Taking the “yellow trail” in the Guana Tolomato Matanzas National Estuarine Research Reserve was proving to be an adventure.
The walkability and beauty along the trail make this a favorite spot for visitors who frequent the park, said my guide, long-time volunteer Tom Barry. From the trail head just beyond the Guana River dam, it’s an easy 30 minute stroll out.
The reserve, located between Ponte Vedra Beach and St. Augustine, encompasses about 73,000 acres of Atlantic Ocean beaches, coastal scrub, salt and fresh water marsh, maritime hammock and pine flat woods.
Visitors can explore the reserve by hiking or biking its 10 miles of trails, which are marked by color coded signs throughout the wilderness.
Volunteers lead free nature and cultural hikes along the yellow trail on the first and second Saturdays of every month. Visitors can explore it by themselves during daylight hours any day as well. They can also take the blue or orange trails back to the dam, where the parking lot is located. More animals and birds can be seen along those routes, Barry said. Purple and red trails take visitors to even more remote areas, where wild pigs and deer roam.
I like the yellow trail because it leads to Shell Bluff, where you can take in a beautiful view of the Intracoastal, which at that point is the Tolomato River. There is a picnic table there, an oyster shell strewn beach and an historic well that once provided water for a farm during the Spanish period in the late 1780s.

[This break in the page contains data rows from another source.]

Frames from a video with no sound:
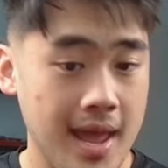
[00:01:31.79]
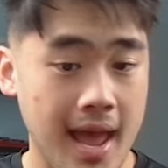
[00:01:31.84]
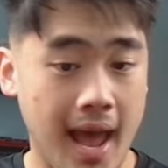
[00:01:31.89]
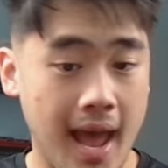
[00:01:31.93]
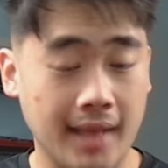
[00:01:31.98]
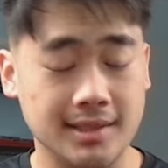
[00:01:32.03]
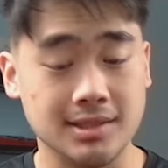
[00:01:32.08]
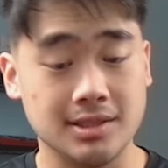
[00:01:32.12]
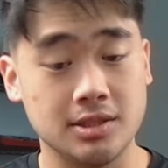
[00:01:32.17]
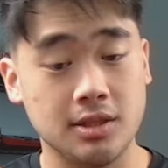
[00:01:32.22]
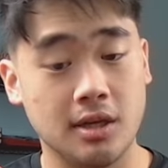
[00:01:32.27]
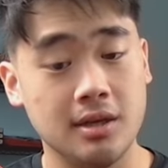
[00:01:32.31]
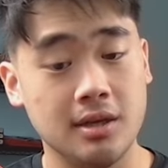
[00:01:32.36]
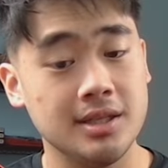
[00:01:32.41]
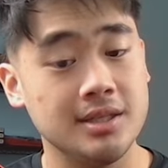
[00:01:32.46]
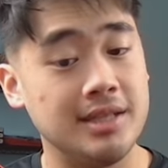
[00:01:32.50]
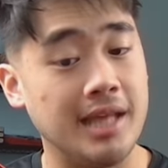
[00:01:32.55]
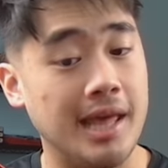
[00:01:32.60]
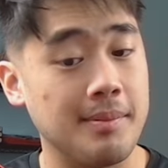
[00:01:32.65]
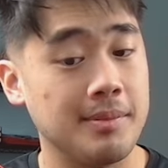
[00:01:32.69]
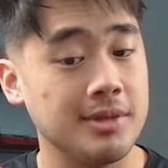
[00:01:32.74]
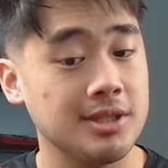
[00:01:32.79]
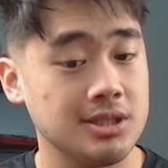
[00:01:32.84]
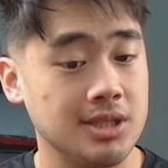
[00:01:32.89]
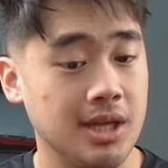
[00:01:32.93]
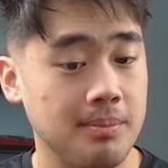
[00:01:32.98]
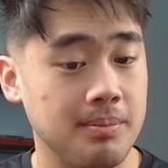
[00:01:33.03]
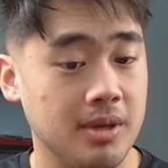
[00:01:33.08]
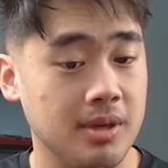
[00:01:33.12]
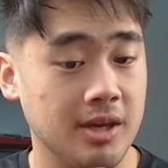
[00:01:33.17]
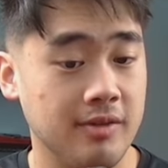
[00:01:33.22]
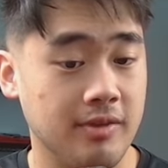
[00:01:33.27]
At the start of the damage
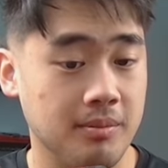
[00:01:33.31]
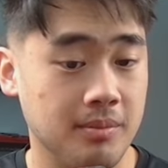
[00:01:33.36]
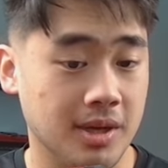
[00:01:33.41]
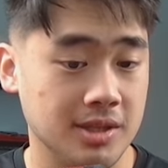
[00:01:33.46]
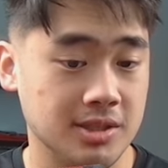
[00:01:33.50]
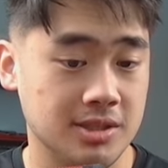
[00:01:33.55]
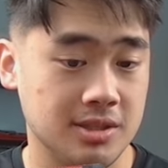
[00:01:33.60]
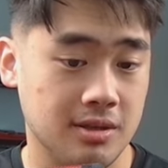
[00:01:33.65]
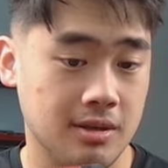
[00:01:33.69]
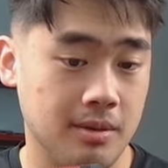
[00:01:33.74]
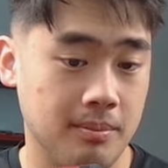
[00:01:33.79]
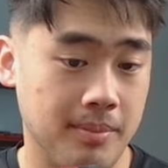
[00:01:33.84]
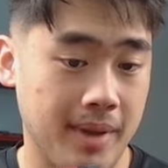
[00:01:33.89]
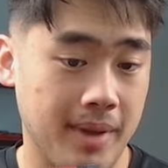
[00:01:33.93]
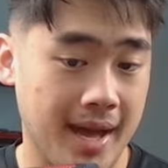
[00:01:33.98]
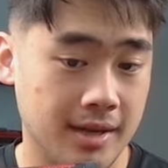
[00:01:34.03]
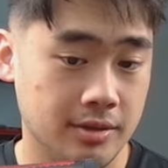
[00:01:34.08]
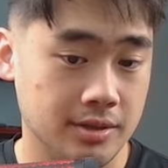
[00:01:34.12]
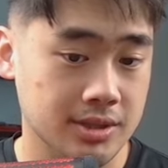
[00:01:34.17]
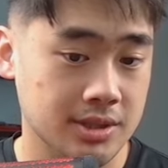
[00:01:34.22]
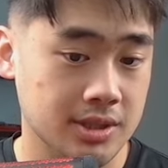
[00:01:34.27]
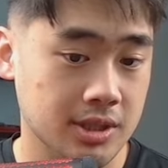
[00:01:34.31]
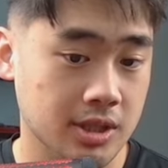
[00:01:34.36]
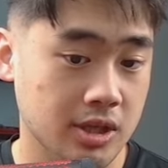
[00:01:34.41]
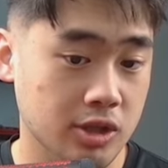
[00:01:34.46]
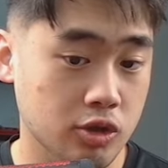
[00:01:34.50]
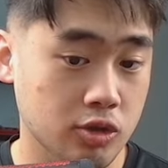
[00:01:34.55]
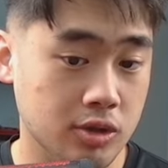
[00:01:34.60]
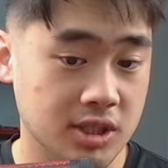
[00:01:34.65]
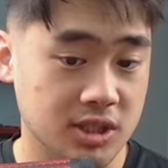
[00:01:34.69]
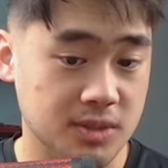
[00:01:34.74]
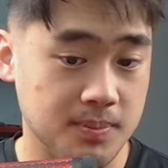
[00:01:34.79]
step, if a monster battles,
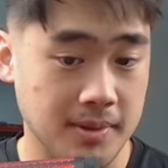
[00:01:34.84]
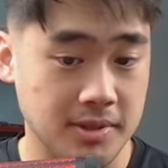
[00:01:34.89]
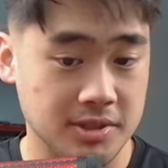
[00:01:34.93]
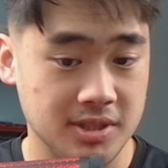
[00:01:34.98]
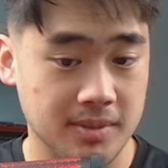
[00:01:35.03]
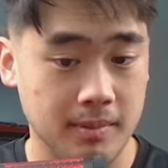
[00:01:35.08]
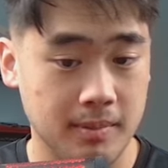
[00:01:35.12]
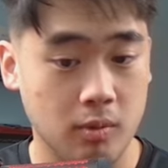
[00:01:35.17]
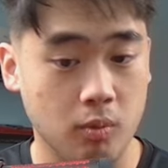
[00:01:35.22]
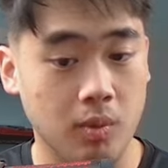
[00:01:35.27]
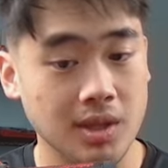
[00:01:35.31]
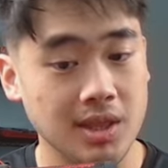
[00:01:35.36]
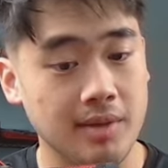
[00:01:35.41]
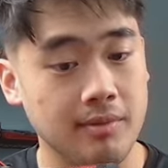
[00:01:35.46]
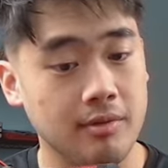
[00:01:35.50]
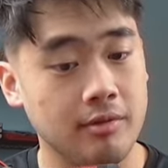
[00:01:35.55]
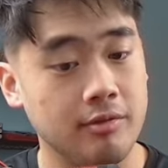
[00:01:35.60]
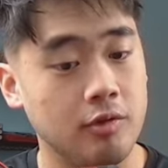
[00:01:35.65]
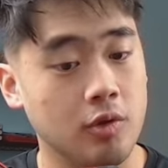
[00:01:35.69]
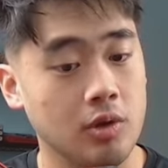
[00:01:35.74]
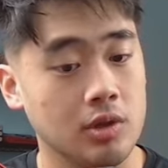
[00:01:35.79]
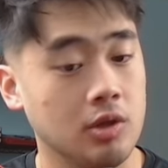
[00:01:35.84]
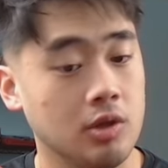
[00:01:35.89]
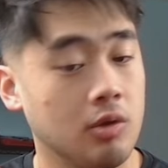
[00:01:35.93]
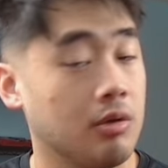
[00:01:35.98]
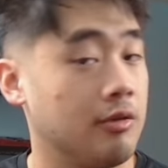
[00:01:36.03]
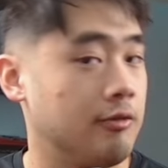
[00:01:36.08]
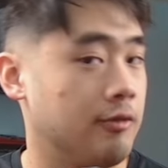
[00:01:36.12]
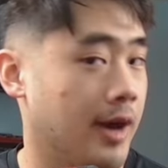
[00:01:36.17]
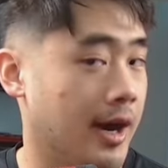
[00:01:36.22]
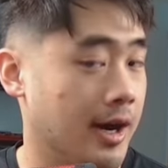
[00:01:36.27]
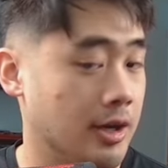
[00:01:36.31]
you can special summon one level 4 lower
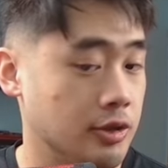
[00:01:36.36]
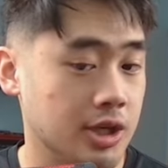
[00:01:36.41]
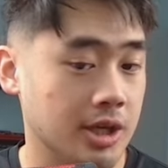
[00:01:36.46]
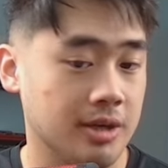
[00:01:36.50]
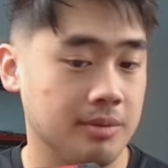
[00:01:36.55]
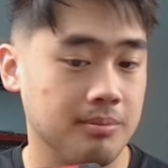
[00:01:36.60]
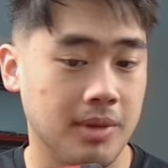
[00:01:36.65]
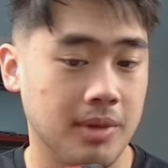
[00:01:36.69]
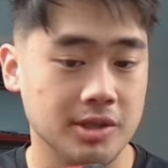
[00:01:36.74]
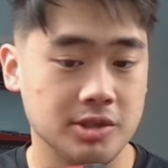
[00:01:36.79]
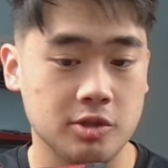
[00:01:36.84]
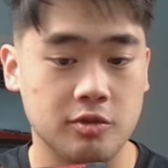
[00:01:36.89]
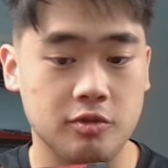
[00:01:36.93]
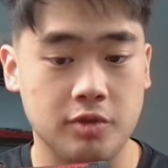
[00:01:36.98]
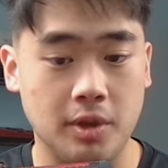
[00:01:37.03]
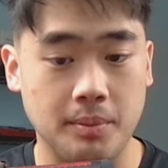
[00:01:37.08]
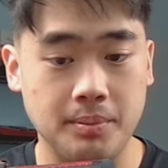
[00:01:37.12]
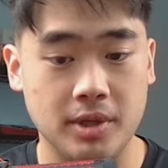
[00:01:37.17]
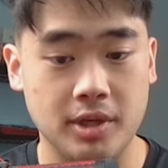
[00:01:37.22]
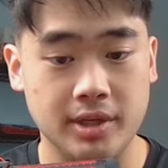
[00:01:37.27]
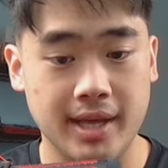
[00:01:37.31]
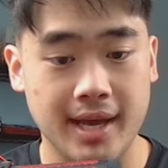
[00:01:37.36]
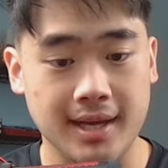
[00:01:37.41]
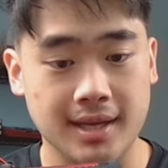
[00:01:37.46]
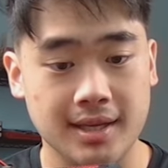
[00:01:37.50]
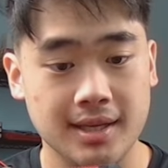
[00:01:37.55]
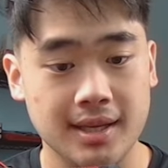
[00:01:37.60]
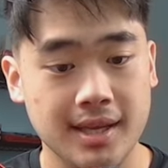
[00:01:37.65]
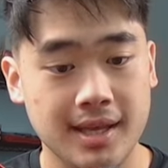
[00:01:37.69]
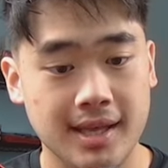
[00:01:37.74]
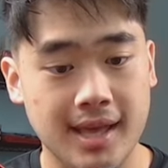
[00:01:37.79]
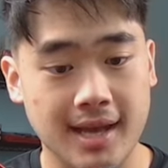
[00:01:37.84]
fire dragon monster from your deck,
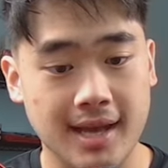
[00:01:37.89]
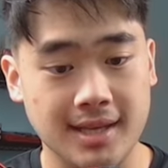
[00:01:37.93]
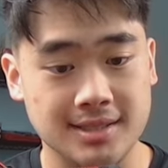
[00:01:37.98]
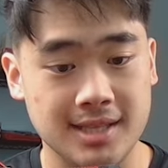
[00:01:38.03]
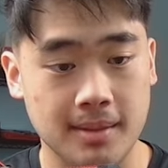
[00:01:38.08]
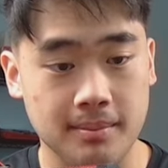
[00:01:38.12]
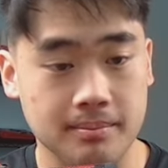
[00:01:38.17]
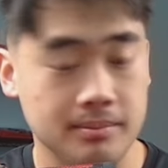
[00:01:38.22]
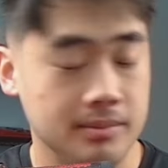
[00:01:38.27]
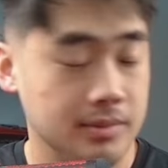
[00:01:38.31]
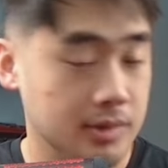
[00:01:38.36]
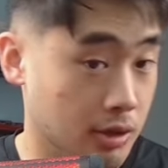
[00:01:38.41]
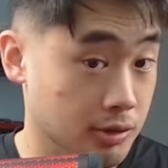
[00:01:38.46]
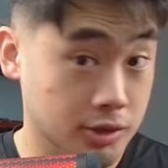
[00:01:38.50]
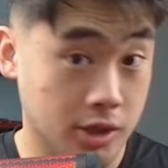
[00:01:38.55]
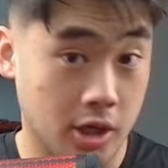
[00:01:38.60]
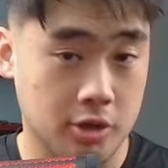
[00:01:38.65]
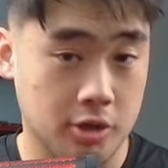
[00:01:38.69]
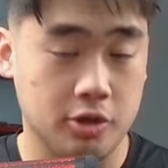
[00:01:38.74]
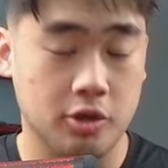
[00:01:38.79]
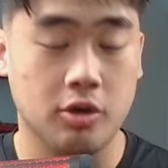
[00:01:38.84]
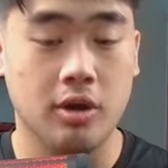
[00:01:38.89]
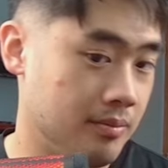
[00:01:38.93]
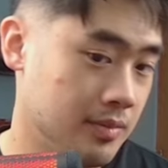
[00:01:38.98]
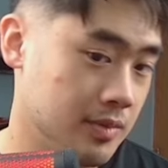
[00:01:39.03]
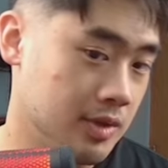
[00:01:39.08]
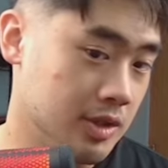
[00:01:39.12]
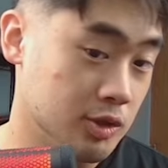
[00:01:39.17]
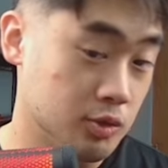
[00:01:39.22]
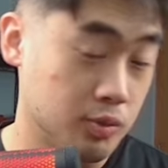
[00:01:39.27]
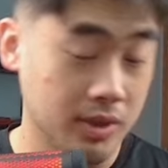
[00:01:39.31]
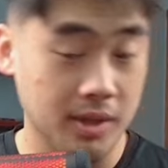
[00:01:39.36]
except, you know, Zongdora.
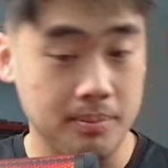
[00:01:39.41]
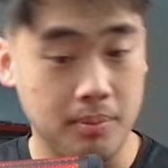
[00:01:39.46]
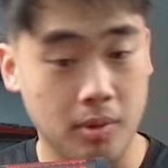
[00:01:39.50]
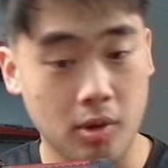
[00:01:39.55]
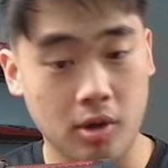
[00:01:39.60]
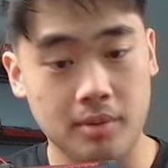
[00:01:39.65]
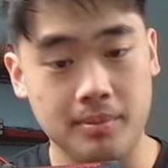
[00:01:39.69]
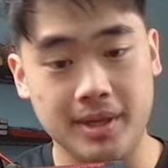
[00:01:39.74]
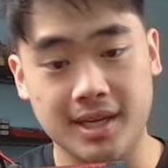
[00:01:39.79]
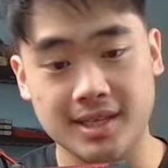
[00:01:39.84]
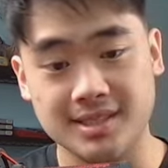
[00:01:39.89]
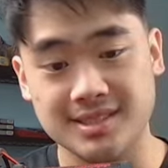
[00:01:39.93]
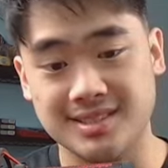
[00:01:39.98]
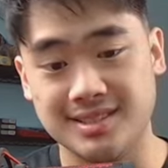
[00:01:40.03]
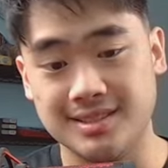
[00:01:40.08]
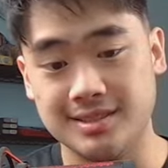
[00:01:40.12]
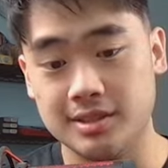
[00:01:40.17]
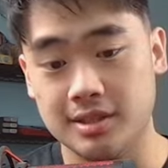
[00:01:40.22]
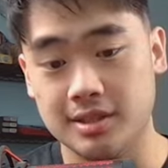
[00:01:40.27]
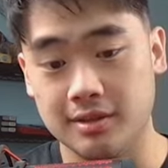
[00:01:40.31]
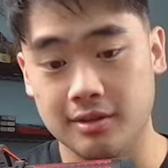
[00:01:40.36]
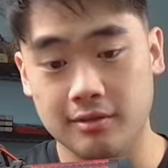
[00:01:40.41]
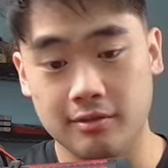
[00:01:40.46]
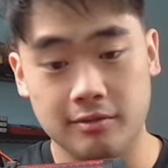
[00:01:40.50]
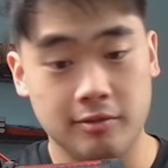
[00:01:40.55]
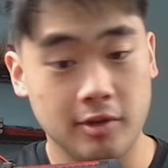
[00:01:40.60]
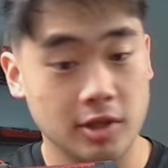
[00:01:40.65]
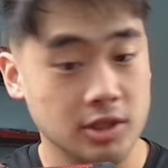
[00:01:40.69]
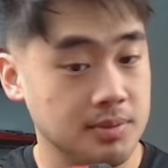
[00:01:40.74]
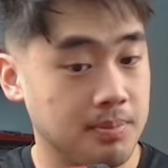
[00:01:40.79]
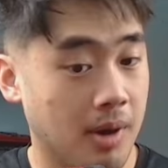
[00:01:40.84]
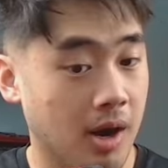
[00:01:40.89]
This is really important because, you know,
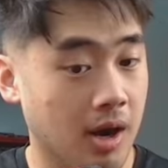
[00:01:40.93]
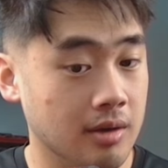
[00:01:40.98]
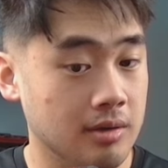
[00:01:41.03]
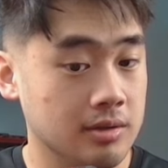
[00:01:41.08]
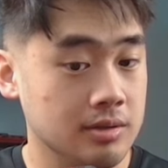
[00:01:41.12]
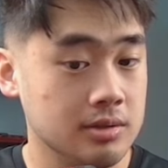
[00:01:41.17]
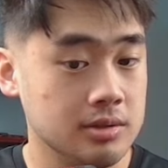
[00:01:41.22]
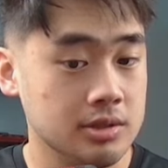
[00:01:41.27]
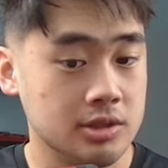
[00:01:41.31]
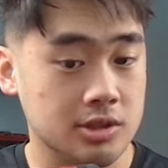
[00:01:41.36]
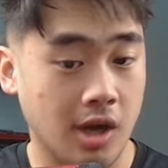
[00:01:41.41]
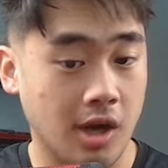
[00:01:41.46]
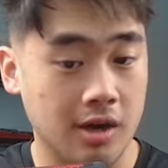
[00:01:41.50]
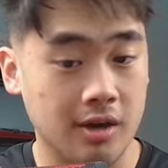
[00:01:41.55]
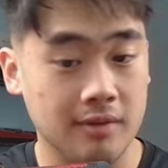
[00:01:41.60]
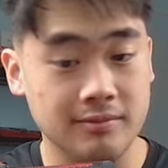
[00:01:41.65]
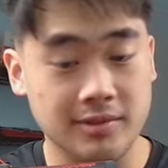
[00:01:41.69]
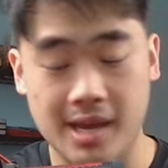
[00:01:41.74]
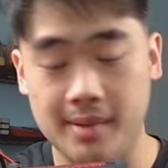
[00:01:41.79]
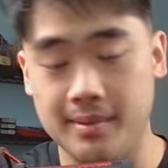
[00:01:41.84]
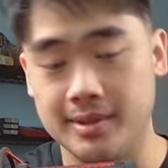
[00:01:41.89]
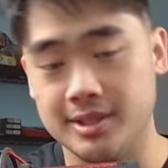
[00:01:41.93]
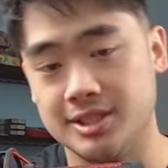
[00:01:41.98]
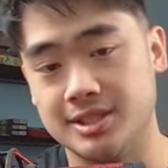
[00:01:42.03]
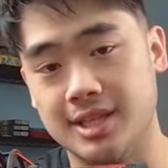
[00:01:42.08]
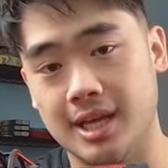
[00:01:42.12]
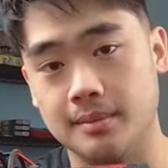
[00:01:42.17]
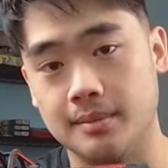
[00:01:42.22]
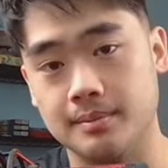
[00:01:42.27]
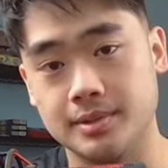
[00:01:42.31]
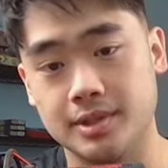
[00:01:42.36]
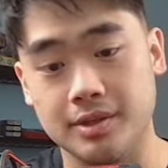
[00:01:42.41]
first part, start of damage
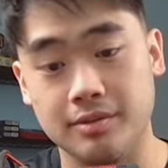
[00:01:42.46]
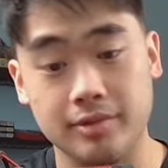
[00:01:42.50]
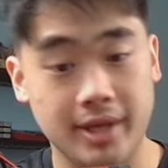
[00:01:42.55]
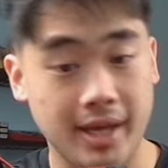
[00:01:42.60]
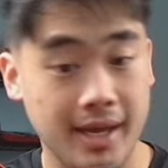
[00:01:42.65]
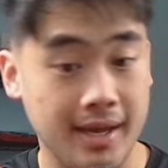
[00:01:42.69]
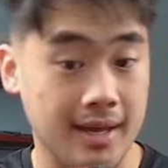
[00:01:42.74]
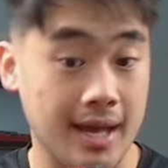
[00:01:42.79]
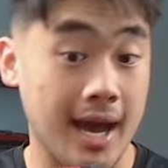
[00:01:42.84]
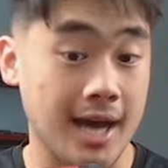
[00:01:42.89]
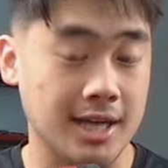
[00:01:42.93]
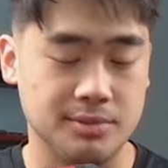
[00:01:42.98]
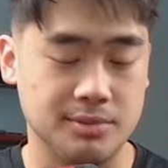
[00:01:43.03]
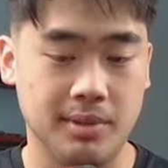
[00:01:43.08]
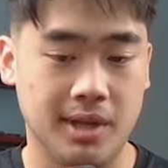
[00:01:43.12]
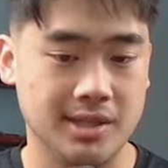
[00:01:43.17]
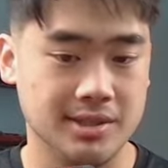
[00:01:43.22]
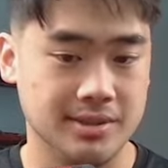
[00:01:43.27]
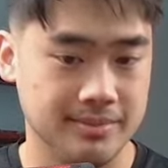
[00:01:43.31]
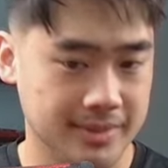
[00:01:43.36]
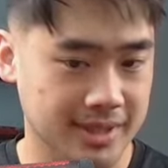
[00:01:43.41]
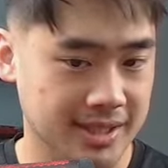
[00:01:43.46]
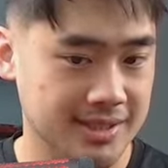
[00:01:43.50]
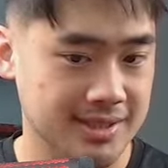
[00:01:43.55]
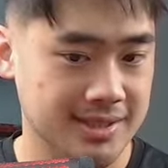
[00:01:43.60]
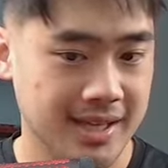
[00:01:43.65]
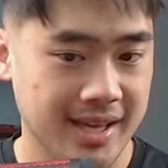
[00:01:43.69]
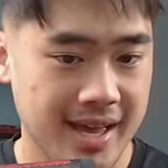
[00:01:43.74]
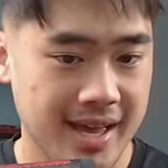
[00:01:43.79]
step, so you can't Ash Blossom this.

Archeologists studied the well in the 1980s, when Guana was a state park, Barry said. They believe it belonged to Juan Andreau, a Minorcan farmer who was given a Spanish land grant.
Autumn is a great time to walk the Guana trails, and a steady breeze blew across the Tolomato as I walked the beach covered by oyster shells, remnants of a Timucuan Indian culture that pre-dated Spanish and British settlers.
It was so quiet; I could hear the water lapping onto the beach, which is rimmed by forest. In my mind’s eye, I could picture Timucuans fishing or Spanish farmers drawing water from the well.
“It’s beautiful out here, a great place for a picnic,” Barry said.